ACTION ITEM -
Reproduce the records word for word, leaving out any pictures they hold.

───── MATERIAL FOR THE TASK ─────

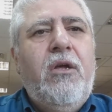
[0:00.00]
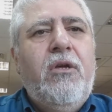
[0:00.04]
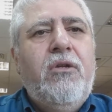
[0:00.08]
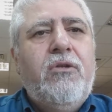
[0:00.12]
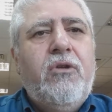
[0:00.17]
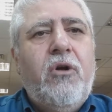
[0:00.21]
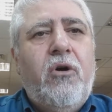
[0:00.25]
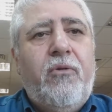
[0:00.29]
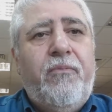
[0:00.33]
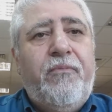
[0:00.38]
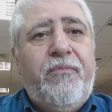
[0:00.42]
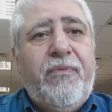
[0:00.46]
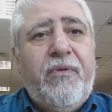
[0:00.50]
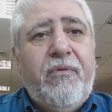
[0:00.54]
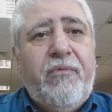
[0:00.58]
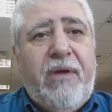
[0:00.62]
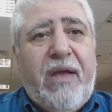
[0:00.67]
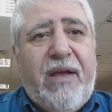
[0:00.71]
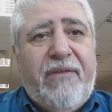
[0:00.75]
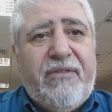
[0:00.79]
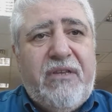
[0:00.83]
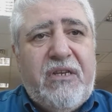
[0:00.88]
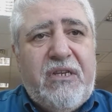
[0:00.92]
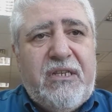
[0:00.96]
So we
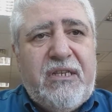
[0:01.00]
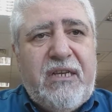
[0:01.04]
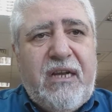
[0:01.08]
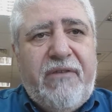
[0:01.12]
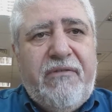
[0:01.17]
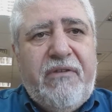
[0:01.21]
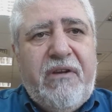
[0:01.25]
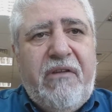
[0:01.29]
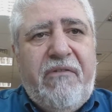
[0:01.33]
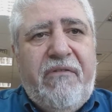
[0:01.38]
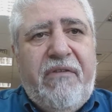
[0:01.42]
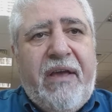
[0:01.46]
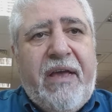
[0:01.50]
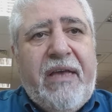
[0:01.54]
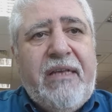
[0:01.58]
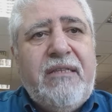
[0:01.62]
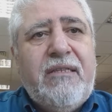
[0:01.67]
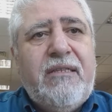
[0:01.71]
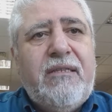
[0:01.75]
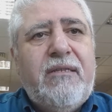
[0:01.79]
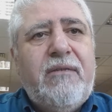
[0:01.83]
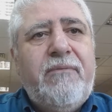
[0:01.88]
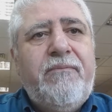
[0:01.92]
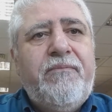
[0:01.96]
have the discovery
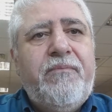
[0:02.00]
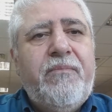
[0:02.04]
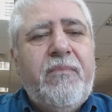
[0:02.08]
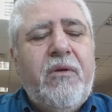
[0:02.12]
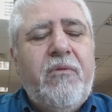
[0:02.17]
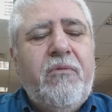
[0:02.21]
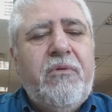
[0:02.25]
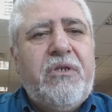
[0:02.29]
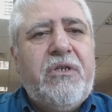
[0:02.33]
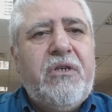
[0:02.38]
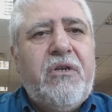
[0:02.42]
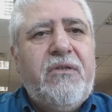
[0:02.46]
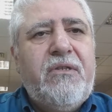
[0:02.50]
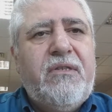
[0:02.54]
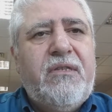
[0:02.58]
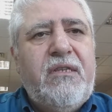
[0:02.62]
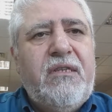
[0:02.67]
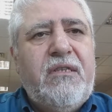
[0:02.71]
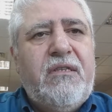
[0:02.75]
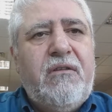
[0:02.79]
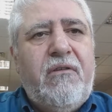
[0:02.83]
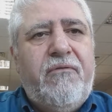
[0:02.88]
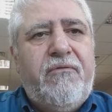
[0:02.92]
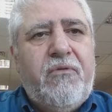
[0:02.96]
phase, which
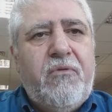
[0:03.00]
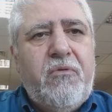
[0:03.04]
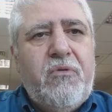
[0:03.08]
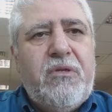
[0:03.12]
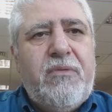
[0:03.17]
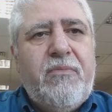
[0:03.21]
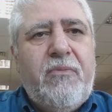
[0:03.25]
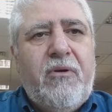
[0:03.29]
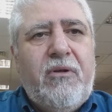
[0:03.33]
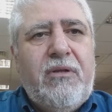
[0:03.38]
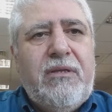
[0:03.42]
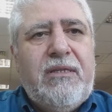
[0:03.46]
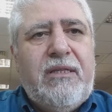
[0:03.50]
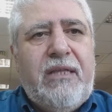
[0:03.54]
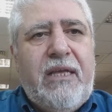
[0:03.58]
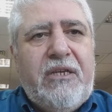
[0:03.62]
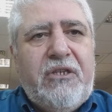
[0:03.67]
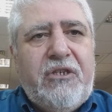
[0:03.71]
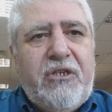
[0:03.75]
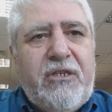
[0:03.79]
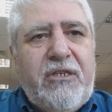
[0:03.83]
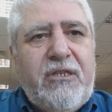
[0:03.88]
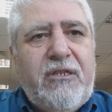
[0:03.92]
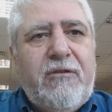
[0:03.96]
consists of two small
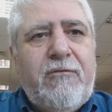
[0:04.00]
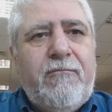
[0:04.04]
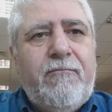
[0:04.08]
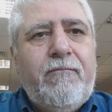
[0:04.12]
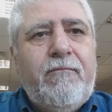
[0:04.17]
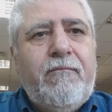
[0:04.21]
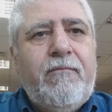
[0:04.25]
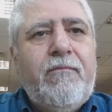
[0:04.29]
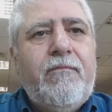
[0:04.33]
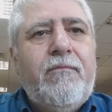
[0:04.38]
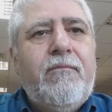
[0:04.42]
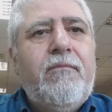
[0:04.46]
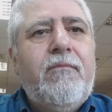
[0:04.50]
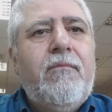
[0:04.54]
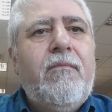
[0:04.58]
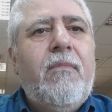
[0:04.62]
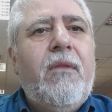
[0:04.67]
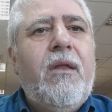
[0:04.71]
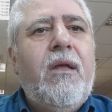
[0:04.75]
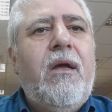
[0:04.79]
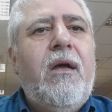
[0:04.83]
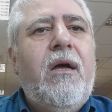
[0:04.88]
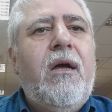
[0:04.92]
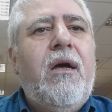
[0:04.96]
stages.
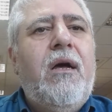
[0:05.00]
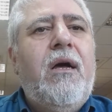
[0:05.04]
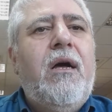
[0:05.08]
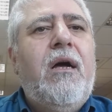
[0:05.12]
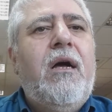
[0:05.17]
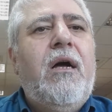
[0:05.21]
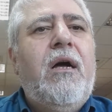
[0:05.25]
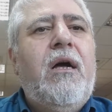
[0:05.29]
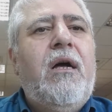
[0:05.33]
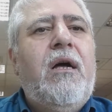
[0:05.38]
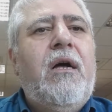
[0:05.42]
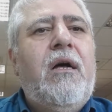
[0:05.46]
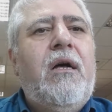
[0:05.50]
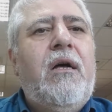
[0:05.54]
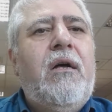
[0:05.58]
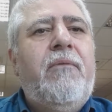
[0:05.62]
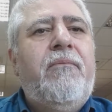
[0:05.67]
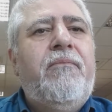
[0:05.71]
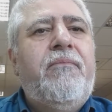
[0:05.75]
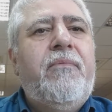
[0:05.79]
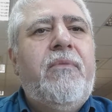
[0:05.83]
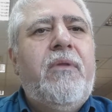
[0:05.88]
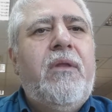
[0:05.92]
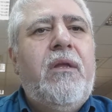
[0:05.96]

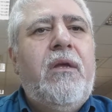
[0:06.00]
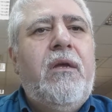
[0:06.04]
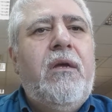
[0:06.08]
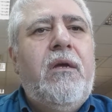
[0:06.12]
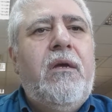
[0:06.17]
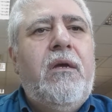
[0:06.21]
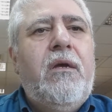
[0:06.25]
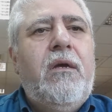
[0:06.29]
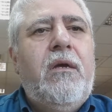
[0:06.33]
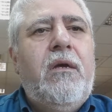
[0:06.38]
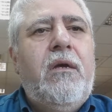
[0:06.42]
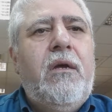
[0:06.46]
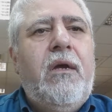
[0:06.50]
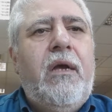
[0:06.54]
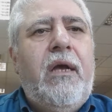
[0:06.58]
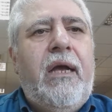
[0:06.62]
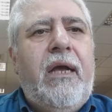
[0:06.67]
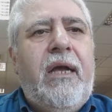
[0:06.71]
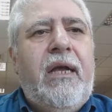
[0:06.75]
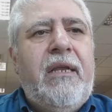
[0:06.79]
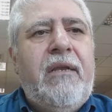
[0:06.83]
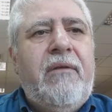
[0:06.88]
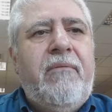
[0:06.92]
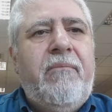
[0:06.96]
And
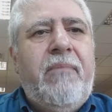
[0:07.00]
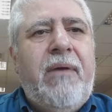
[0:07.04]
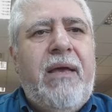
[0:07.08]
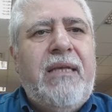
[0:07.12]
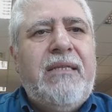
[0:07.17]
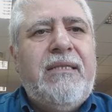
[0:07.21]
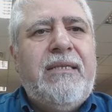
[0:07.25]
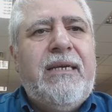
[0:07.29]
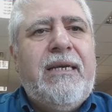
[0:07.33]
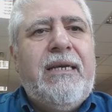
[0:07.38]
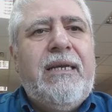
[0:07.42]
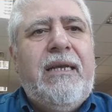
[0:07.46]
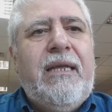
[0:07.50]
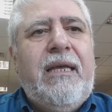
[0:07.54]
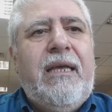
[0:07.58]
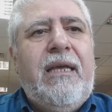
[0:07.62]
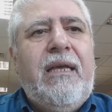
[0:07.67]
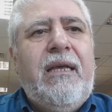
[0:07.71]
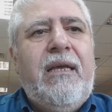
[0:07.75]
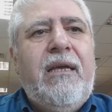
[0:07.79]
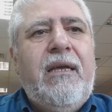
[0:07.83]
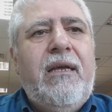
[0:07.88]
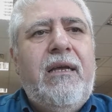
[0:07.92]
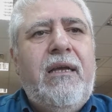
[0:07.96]

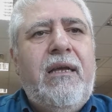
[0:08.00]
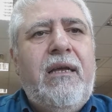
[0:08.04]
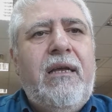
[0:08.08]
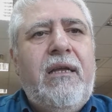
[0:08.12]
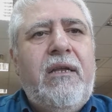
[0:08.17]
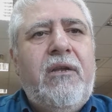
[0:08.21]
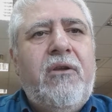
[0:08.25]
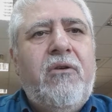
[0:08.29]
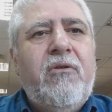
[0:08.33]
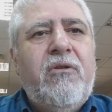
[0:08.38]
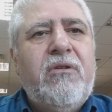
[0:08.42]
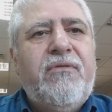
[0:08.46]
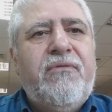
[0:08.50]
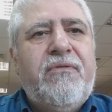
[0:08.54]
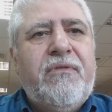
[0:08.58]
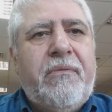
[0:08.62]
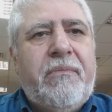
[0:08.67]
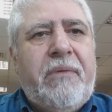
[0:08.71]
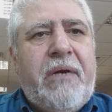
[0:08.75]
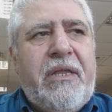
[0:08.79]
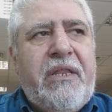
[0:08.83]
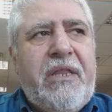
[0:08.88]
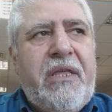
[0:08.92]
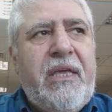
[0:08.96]
basically, it goes
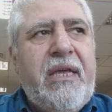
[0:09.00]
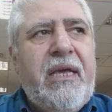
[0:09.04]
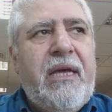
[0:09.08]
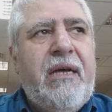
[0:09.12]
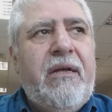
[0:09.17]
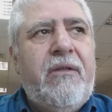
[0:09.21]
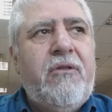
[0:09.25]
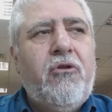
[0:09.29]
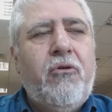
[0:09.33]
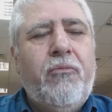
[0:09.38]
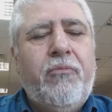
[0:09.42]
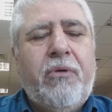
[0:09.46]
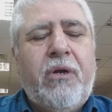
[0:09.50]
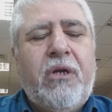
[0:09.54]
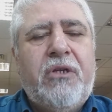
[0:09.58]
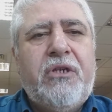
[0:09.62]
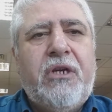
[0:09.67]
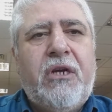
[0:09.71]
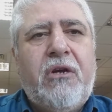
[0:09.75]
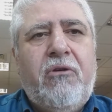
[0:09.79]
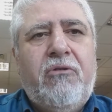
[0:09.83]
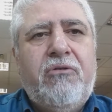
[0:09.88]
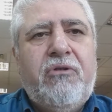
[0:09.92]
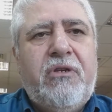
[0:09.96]
from idea to
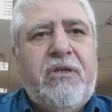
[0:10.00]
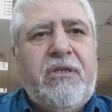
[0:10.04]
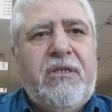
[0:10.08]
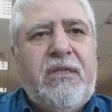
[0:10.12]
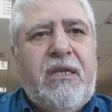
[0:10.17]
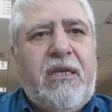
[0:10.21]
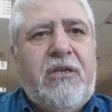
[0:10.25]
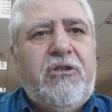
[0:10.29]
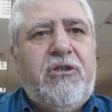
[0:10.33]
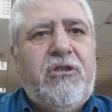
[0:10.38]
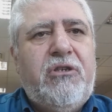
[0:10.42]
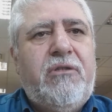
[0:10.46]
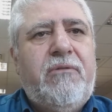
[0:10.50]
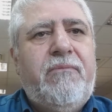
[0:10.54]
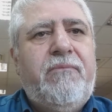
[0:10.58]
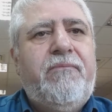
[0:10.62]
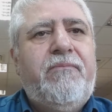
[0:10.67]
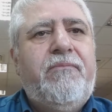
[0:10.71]
project authorization.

─────

WRITTEN RESPONSE -
[0:00.00]
[0:00.04]
[0:00.08]
[0:00.12]
[0:00.17]
[0:00.21]
[0:00.25]
[0:00.29]
[0:00.33]
[0:00.38]
[0:00.42]
[0:00.46]
[0:00.50]
[0:00.54]
[0:00.58]
[0:00.62]
[0:00.67]
[0:00.71]
[0:00.75]
[0:00.79]
[0:00.83]
[0:00.88]
[0:00.92]
[0:00.96]
So we
[0:01.00]
[0:01.04]
[0:01.08]
[0:01.12]
[0:01.17]
[0:01.21]
[0:01.25]
[0:01.29]
[0:01.33]
[0:01.38]
[0:01.42]
[0:01.46]
[0:01.50]
[0:01.54]
[0:01.58]
[0:01.62]
[0:01.67]
[0:01.71]
[0:01.75]
[0:01.79]
[0:01.83]
[0:01.88]
[0:01.92]
[0:01.96]
have the discovery
[0:02.00]
[0:02.04]
[0:02.08]
[0:02.12]
[0:02.17]
[0:02.21]
[0:02.25]
[0:02.29]
[0:02.33]
[0:02.38]
[0:02.42]
[0:02.46]
[0:02.50]
[0:02.54]
[0:02.58]
[0:02.62]
[0:02.67]
[0:02.71]
[0:02.75]
[0:02.79]
[0:02.83]
[0:02.88]
[0:02.92]
[0:02.96]
phase, which
[0:03.00]
[0:03.04]
[0:03.08]
[0:03.12]
[0:03.17]
[0:03.21]
[0:03.25]
[0:03.29]
[0:03.33]
[0:03.38]
[0:03.42]
[0:03.46]
[0:03.50]
[0:03.54]
[0:03.58]
[0:03.62]
[0:03.67]
[0:03.71]
[0:03.75]
[0:03.79]
[0:03.83]
[0:03.88]
[0:03.92]
[0:03.96]
consists of two small
[0:04.00]
[0:04.04]
[0:04.08]
[0:04.12]
[0:04.17]
[0:04.21]
[0:04.25]
[0:04.29]
[0:04.33]
[0:04.38]
[0:04.42]
[0:04.46]
[0:04.50]
[0:04.54]
[0:04.58]
[0:04.62]
[0:04.67]
[0:04.71]
[0:04.75]
[0:04.79]
[0:04.83]
[0:04.88]
[0:04.92]
[0:04.96]
stages.
[0:05.00]
[0:05.04]
[0:05.08]
[0:05.12]
[0:05.17]
[0:05.21]
[0:05.25]
[0:05.29]
[0:05.33]
[0:05.38]
[0:05.42]
[0:05.46]
[0:05.50]
[0:05.54]
[0:05.58]
[0:05.62]
[0:05.67]
[0:05.71]
[0:05.75]
[0:05.79]
[0:05.83]
[0:05.88]
[0:05.92]
[0:05.96]

[0:06.00]
[0:06.04]
[0:06.08]
[0:06.12]
[0:06.17]
[0:06.21]
[0:06.25]
[0:06.29]
[0:06.33]
[0:06.38]
[0:06.42]
[0:06.46]
[0:06.50]
[0:06.54]
[0:06.58]
[0:06.62]
[0:06.67]
[0:06.71]
[0:06.75]
[0:06.79]
[0:06.83]
[0:06.88]
[0:06.92]
[0:06.96]
And
[0:07.00]
[0:07.04]
[0:07.08]
[0:07.12]
[0:07.17]
[0:07.21]
[0:07.25]
[0:07.29]
[0:07.33]
[0:07.38]
[0:07.42]
[0:07.46]
[0:07.50]
[0:07.54]
[0:07.58]
[0:07.62]
[0:07.67]
[0:07.71]
[0:07.75]
[0:07.79]
[0:07.83]
[0:07.88]
[0:07.92]
[0:07.96]

[0:08.00]
[0:08.04]
[0:08.08]
[0:08.12]
[0:08.17]
[0:08.21]
[0:08.25]
[0:08.29]
[0:08.33]
[0:08.38]
[0:08.42]
[0:08.46]
[0:08.50]
[0:08.54]
[0:08.58]
[0:08.62]
[0:08.67]
[0:08.71]
[0:08.75]
[0:08.79]
[0:08.83]
[0:08.88]
[0:08.92]
[0:08.96]
basically, it goes
[0:09.00]
[0:09.04]
[0:09.08]
[0:09.12]
[0:09.17]
[0:09.21]
[0:09.25]
[0:09.29]
[0:09.33]
[0:09.38]
[0:09.42]
[0:09.46]
[0:09.50]
[0:09.54]
[0:09.58]
[0:09.62]
[0:09.67]
[0:09.71]
[0:09.75]
[0:09.79]
[0:09.83]
[0:09.88]
[0:09.92]
[0:09.96]
from idea to
[0:10.00]
[0:10.04]
[0:10.08]
[0:10.12]
[0:10.17]
[0:10.21]
[0:10.25]
[0:10.29]
[0:10.33]
[0:10.38]
[0:10.42]
[0:10.46]
[0:10.50]
[0:10.54]
[0:10.58]
[0:10.62]
[0:10.67]
[0:10.71]
project authorization.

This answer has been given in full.